I have a question about storage that hopefully someone can shed some light on.
Well theres a couple actually:
1 - In SSH transfer mode is the VM image saved on the Frontend, if so does it then get copied via SSH to the host where you want to deploy it, when its deployed does this VM file only exist on that Host or does the Frontend also have a copy of the VM file? If so I only need enough space on my fronends datastore to hold the actual images.
2 - I know SSH mode doesn’t allow live migration, so if we use NFS can we share our hosts local storage via NFS to the frontend and then when a VM is deployed it will all be over NFS? this way if we add another Node we can do the same ,so essentially the Front end just mounts NFS shares to the hosts local storage, and then if we did that we could do live migration.
If so are there any performance impacts here I may be missing the obvious.

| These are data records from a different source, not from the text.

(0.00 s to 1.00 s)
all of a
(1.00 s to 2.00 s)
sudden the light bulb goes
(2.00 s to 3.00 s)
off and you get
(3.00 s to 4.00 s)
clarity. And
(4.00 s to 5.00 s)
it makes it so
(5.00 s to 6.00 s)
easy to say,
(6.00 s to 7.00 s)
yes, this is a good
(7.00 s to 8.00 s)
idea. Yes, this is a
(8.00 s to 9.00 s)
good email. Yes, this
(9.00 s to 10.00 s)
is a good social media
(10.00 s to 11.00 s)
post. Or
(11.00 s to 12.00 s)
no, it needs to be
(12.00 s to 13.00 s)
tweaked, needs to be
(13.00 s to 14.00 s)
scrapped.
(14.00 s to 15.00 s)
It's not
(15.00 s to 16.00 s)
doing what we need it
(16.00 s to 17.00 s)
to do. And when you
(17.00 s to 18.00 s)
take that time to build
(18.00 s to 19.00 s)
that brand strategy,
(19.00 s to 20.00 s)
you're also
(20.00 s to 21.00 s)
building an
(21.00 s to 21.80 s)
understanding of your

Otherwise Im really struggling to find an option which will allow use to use the nodes direct storage but also allow live migration.

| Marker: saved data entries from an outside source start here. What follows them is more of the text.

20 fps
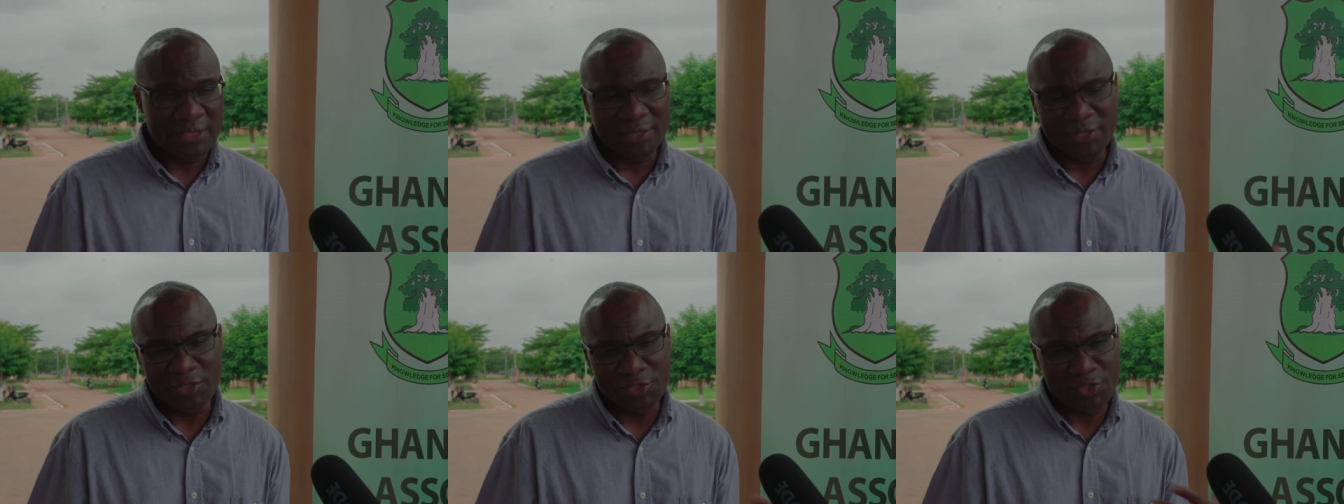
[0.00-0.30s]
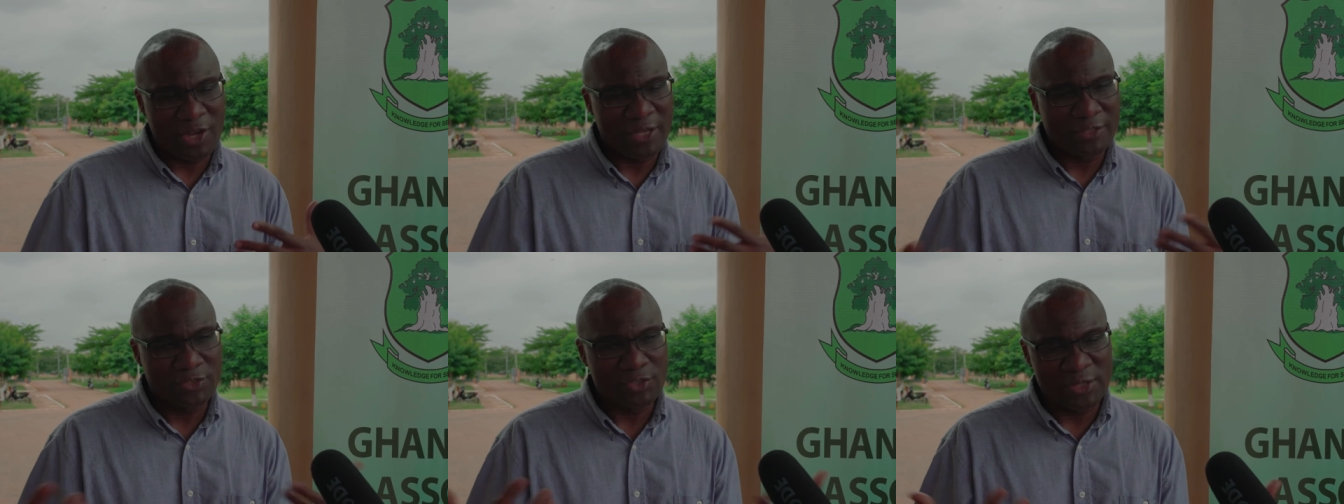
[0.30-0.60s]
So it's
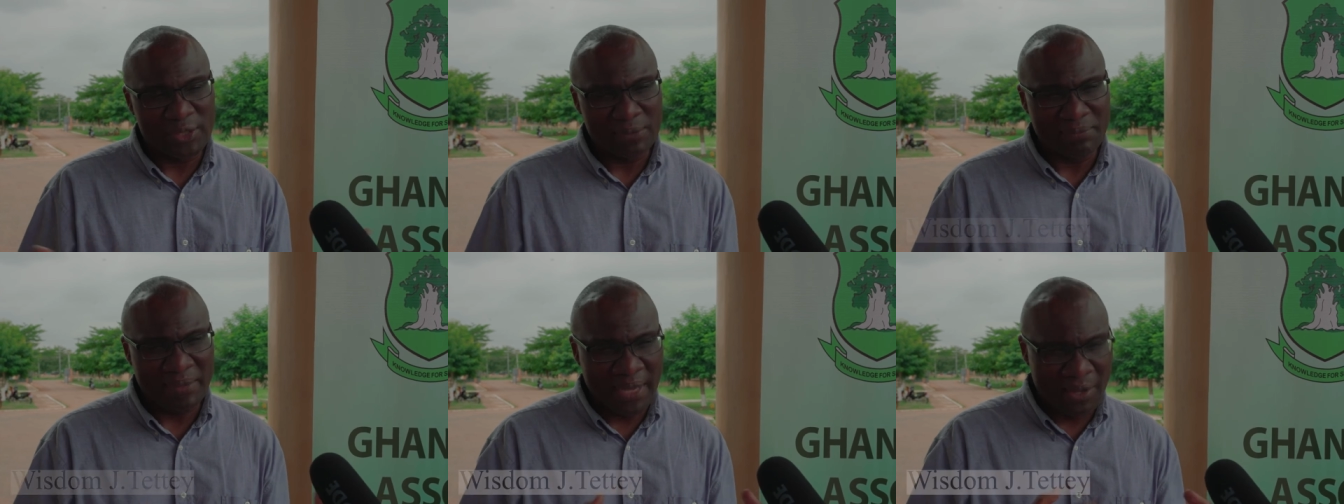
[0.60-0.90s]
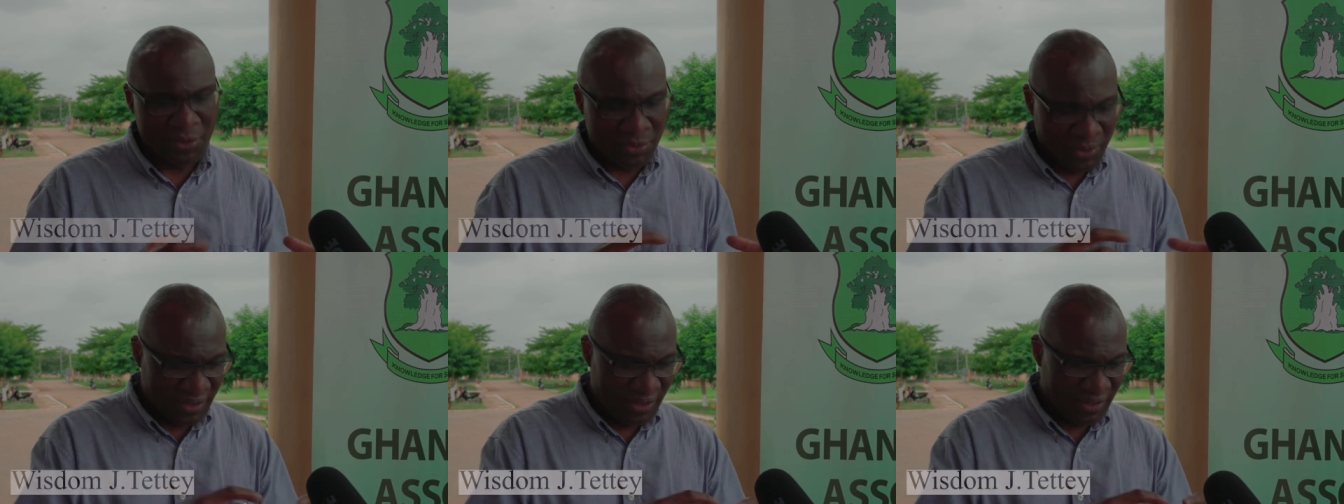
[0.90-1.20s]
not just
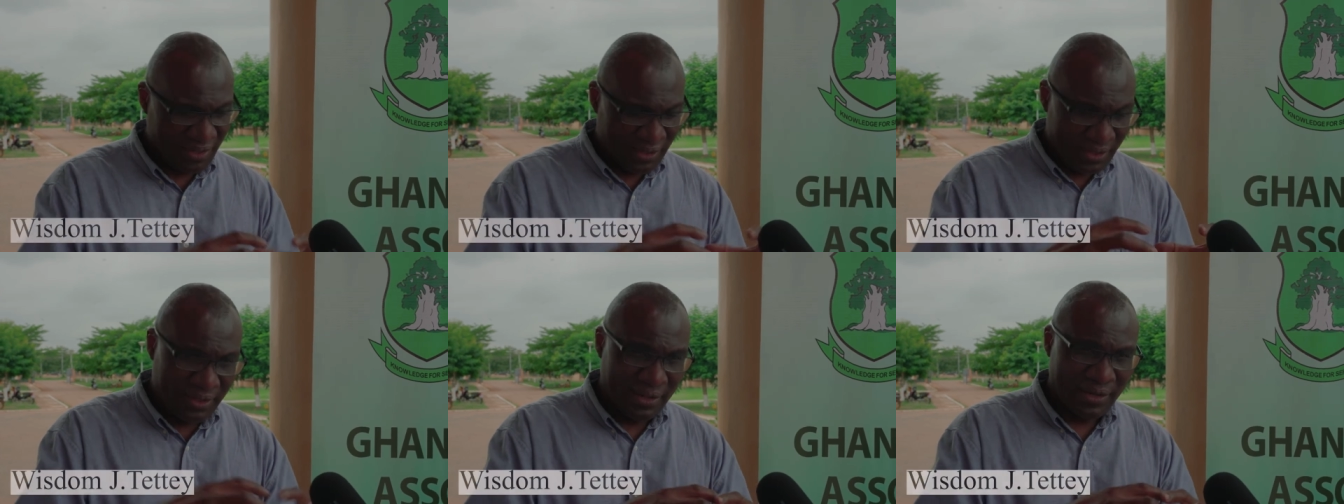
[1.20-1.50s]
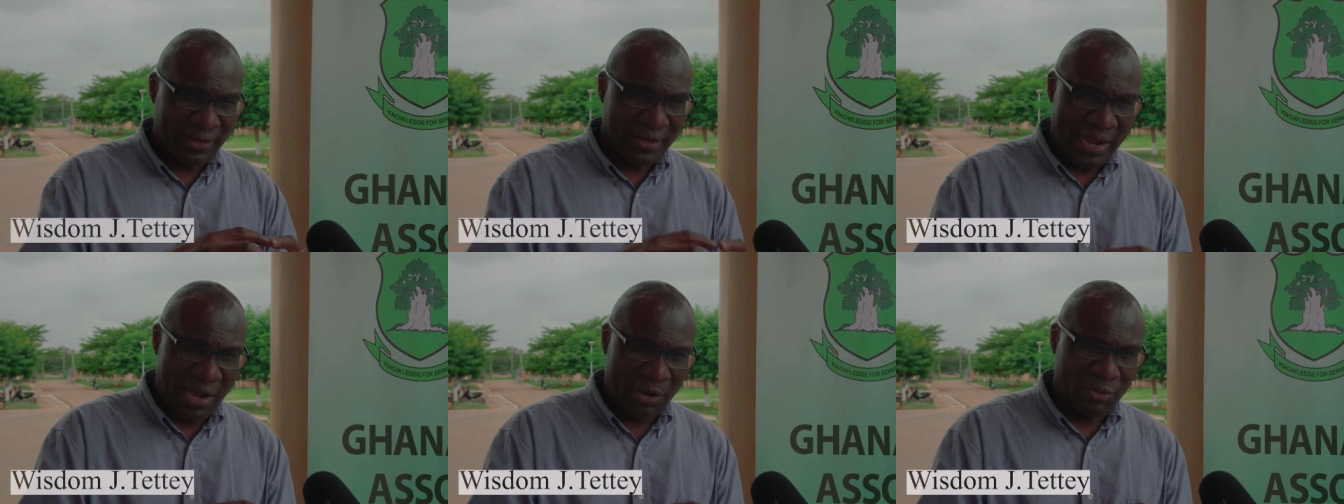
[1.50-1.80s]
about
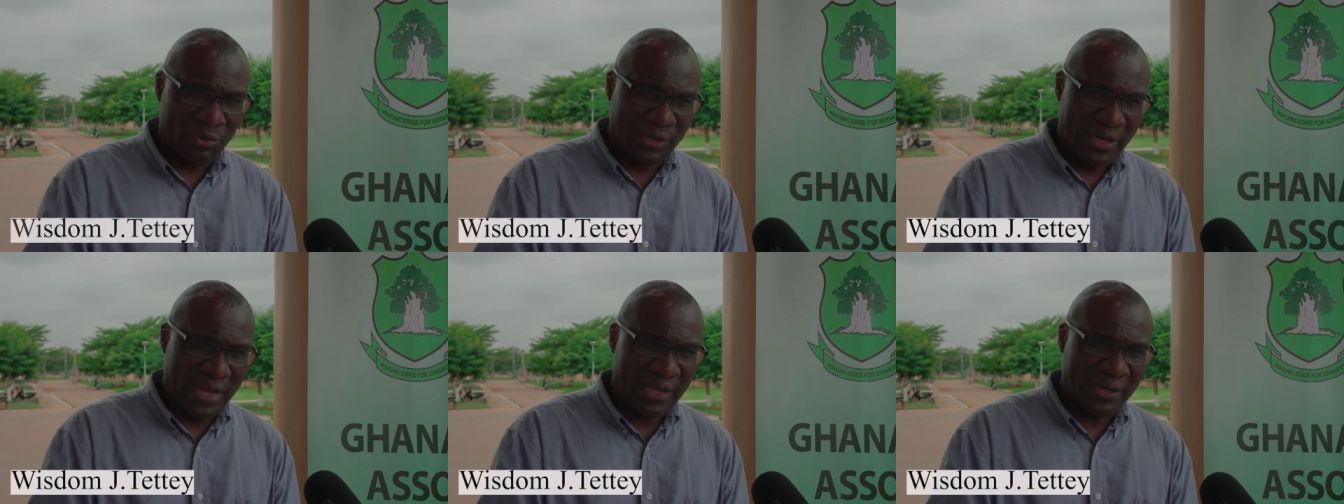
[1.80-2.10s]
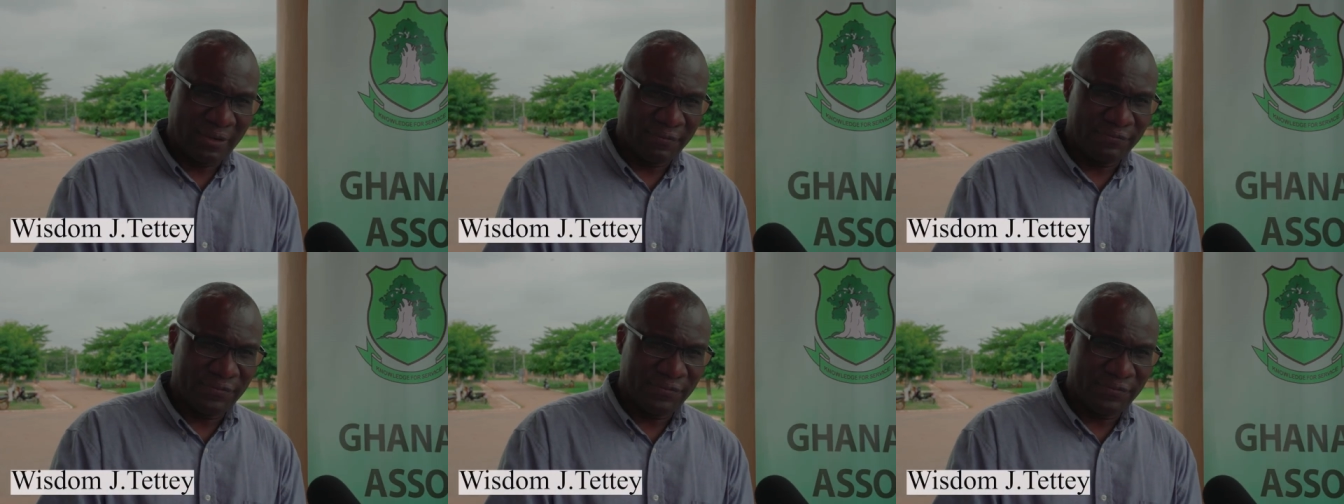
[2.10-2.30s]
narrow Ghana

The SSH transfer mode seems good in terms of speed but I think its a bit of a shame that there is no way to migrate the VM’s without powering them off to do so.
Any help or suggestions would be appreciated here.
About your first question. 2 different datastores will be used for that procedure. Images are hold inside the Images datastore (ID 1 by default). This datastore might be located inside the frontend (filesystem datastore) or in another supported one (nfs, ceph, etc). Once a VM is instantiated, the image will be copied (not moved) to the System datastore (ID 0 by default). This process might happen in different ways depending on the Transfer Manager ™ driver you are using (scp, link, etc).
About your second question, you are refering to shared TM driver.
What you are looking for is something like live migration using block commit. I think this is not supported in OpenNebula at the moment. For increased performance, scalability and the possibility of live migration you should evaluate deploying a Software Define Storage, like Ceph.
Actually, if you have 4 nodes with 100tb each and you want to fully use their space using persistent images, you would need at least 400tb on your frontend. SSH drivers are useful because they allow you to take advantage of your local disk’s BW, but that’s it. The two main drawbacks is that deployment time will be slow and you will need to double space consumption in some cases.
Shared drivers allow you to use NFS datastores and only a link will be created, so you won’t double used space, although your NFS disk’s BW will be a bottle neck. You could use several NFS datastores to improve throughput but I’m sure you are already noticing how hard scalability gets.
A Software Defined Storage won’t have these drawbacks, and recently a new option was added to Ceph datastores that allows you to copy some disks to the compute nodes while running other VMs from the Ceph datastore.
Thanks for explaining that makes sense now, so I’ve had a look at ceph and it looks like a bit of a mission to get setup and working and I need a bit of kit even just to test it out
I’m looking at using glusterfs or lizarsfs now.
If I use glusterfs must I mount each glusterfs server as a separate datastore even if I am using glusterfs fs to create a large pool / distributed pool ?or would I mount just the one then it will decide where to write the files to.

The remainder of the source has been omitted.